Study material -
#####

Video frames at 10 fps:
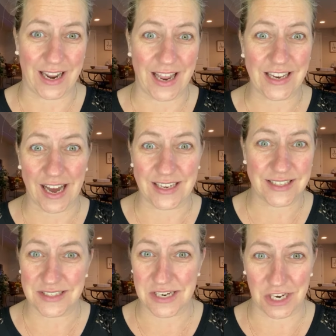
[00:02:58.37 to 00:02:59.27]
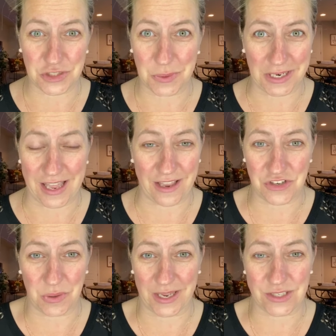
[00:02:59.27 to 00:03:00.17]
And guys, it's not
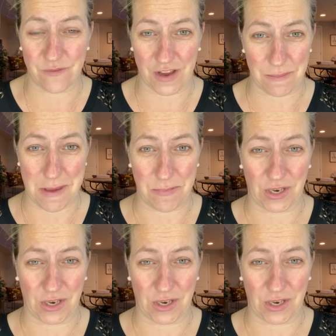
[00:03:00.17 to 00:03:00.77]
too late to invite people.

#####

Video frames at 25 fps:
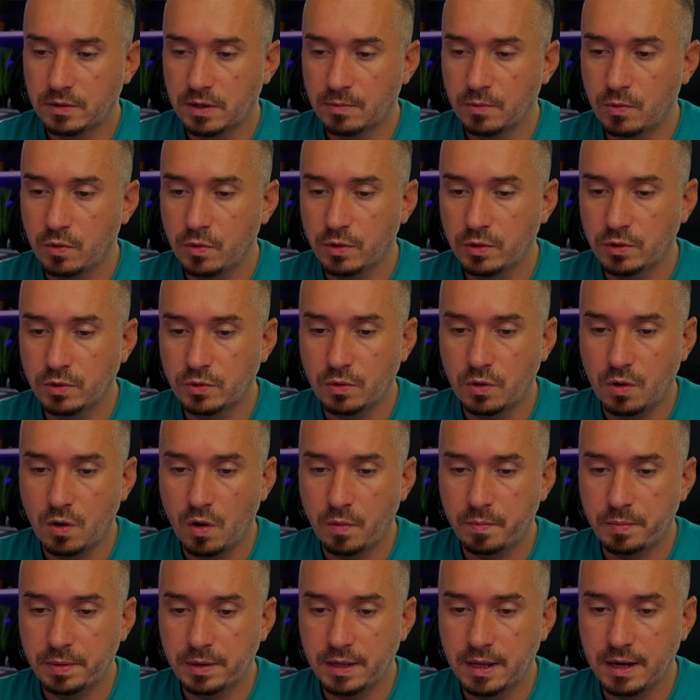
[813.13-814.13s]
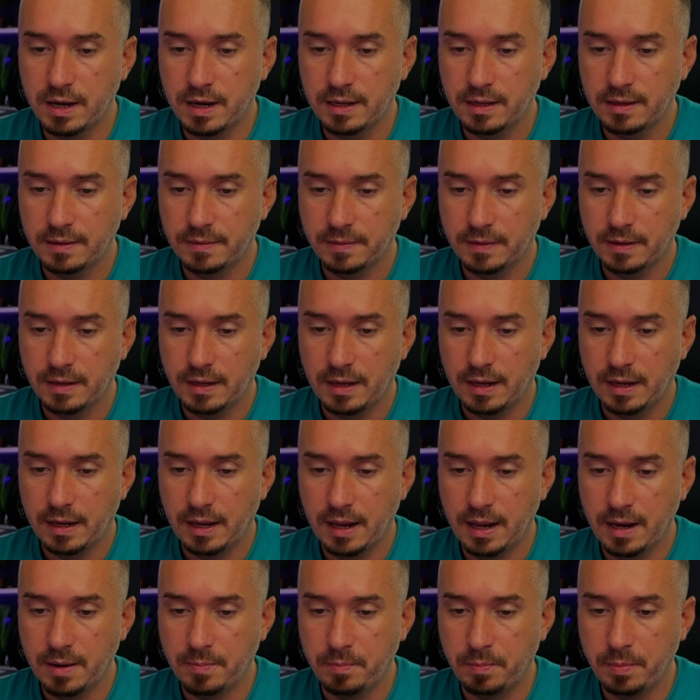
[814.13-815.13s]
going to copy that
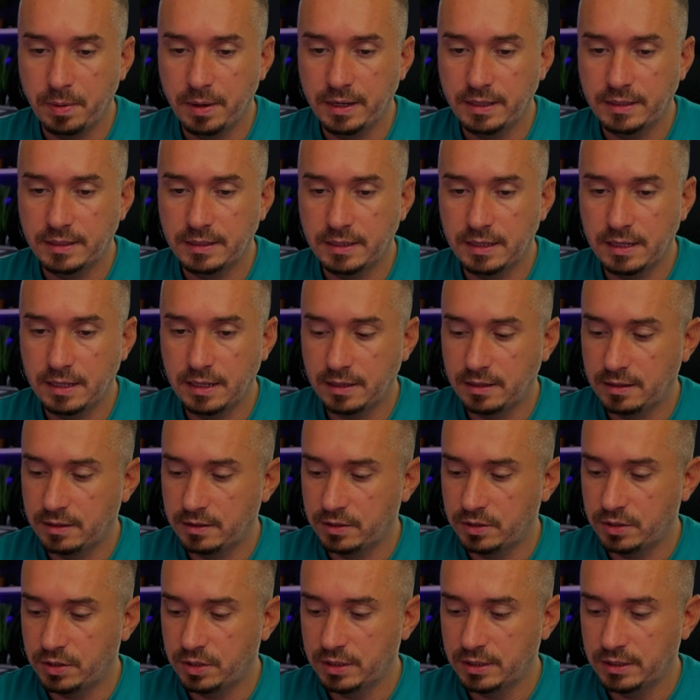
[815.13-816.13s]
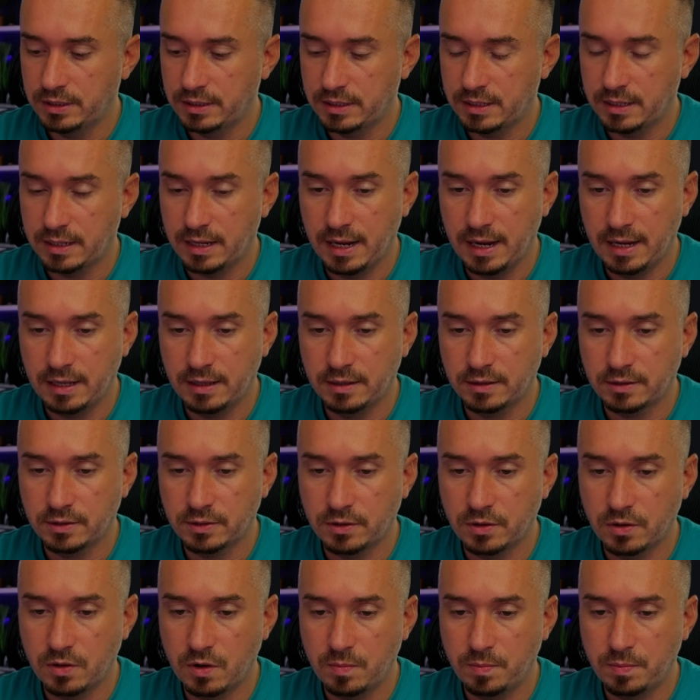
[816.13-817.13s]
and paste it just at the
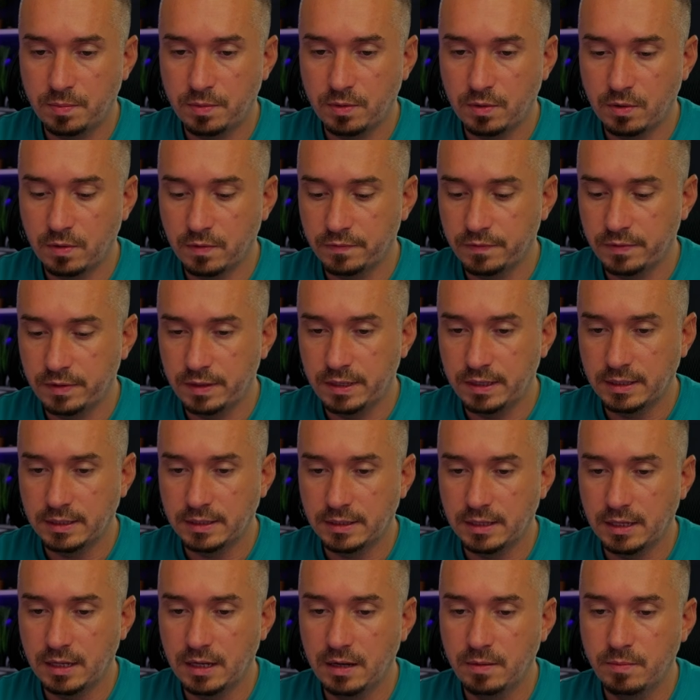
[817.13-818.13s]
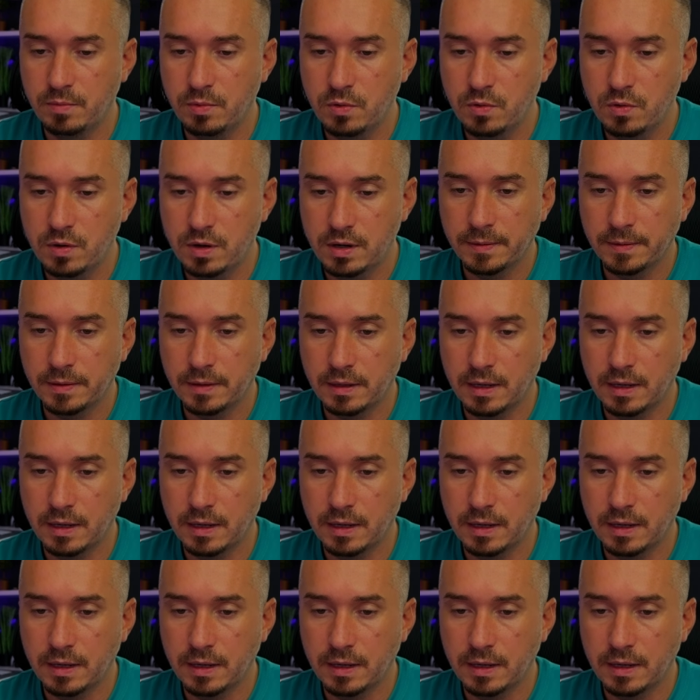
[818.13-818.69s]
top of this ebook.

#####

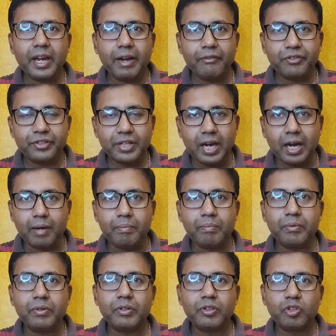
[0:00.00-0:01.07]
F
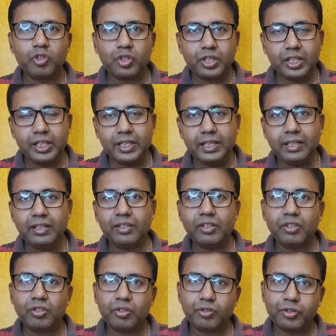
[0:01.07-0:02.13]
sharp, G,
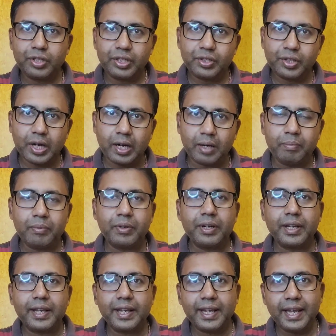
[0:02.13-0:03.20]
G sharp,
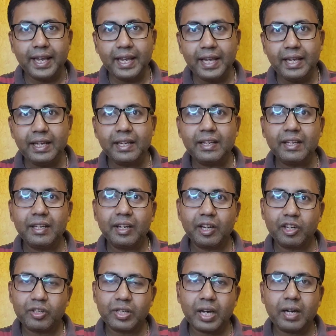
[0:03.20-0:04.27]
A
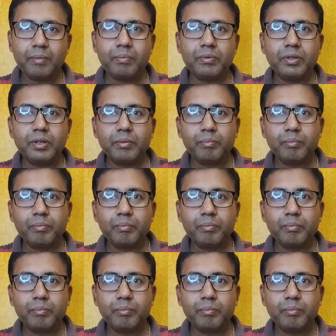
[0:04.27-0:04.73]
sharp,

#####

Instructions to follow -
Would you copy every line of the entries that includes the word "frames"?

Result of the task -
Video frames at 10 fps:
Video frames at 25 fps:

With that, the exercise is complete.